Gottes Reich wächst selten auf bequemen Pfaden – es entfaltet sich oft gerade in Schwierigkeiten. In diesem Artikel möchten wir von zwei aktuellen Herausforderungen berichten: der Suche nach einem geeigneten Ort für unser englisches Sommerprogramm und dem Raum für unsere Gottesdienste. Doch Rückschläge halten Gottes Werk nicht auf. Sie zeigen uns vielmehr, dass er der Herr dieses Werkes ist und es selbst trägt. Das haben wir kürzlich auf eindrückliche Weise erlebt.

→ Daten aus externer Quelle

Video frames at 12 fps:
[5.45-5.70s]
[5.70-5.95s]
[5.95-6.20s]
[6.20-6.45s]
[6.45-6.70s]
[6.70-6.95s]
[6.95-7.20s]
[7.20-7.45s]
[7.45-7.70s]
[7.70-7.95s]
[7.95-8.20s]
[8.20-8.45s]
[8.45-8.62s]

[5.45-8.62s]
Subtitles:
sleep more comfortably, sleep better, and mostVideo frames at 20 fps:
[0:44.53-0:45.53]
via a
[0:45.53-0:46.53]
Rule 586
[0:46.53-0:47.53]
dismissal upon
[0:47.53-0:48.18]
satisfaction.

Im Sommer 2024 veranstalteten wir erneut ein englisches Sommerprogramm mit einem irischen Team, um Kindern und Jugendlichen die Botschaft von Jesus nahezubringen. Drei Teenager aus nichtchristlichen Familien, die unseren Englischclub das ganze Jahr über besucht hatten, waren wieder mit dabei. Letzten Sommer konnten wir dafür noch unseren alten Raum nutzen, den wir seit 2013 gemietet hatten. Da die Miete 2025 stark erhöht wurde, mussten wir ausziehen.
Aktuell mieten wir sonntags einen schönen, zentral gelegenen und grossen Raum, der jedoch öffentlich zugänglich ist und mit anderen Vereinen geteilt wird. Eine Woche vor dem Sommerprogramm war noch völlig unklar, ob wir es dort überhaupt durchführen konnten. Die Lage schien sich zu entspannen, doch dann, nur zwei Tage vor Beginn, fiel plötzlich der Strom aus. Wir mussten in aller Eile umplanen und das Programm in die Räume unserer Muttergemeinde im Nachbarort verlegen.
Am Sonntagabend bereiteten wir alles neu vor, und am Montagmorgen ging es los. Trotz all der Hürden war es wunderbar zu sehen, wie das Evangelium täglich verkündet wurde. Ein Jugendlicher, der während der Lektionen eher unaufmerksam wirkte, stellte uns nach dem Programm plötzlich die Frage: «Warum glaubst du an Jesus?» Er klang dabei ehrlich interessiert. Er möchte weiterhin zu uns kommen, und wir hoffen sehr auf weitere Gespräche mit ihm. Viele Menschen haben das Evangelium gehört – bitte betet mit uns, dass Gott ihre Herzen berührt.
In Bezug auf unseren neuen Raum sehen wir, dass Gottes Weg nicht immer ein einfacher ist. Wo das Evangelium verbreitet wird, versucht der Feind, es zu behindern – oft durch Widerstände. Das ist auch bei uns der Fall: Trotz der Mietzahlungen stossen wir auf Ablehnung. Es werden unberechtigte Vorwürfe gegen uns erhoben, und im Moment wissen wir nicht, wohin wir ausweichen könnten. Bitte betet dafür, dass wir bei den Verantwortlichen Gnade finden und in all dem Jesus widerspiegeln.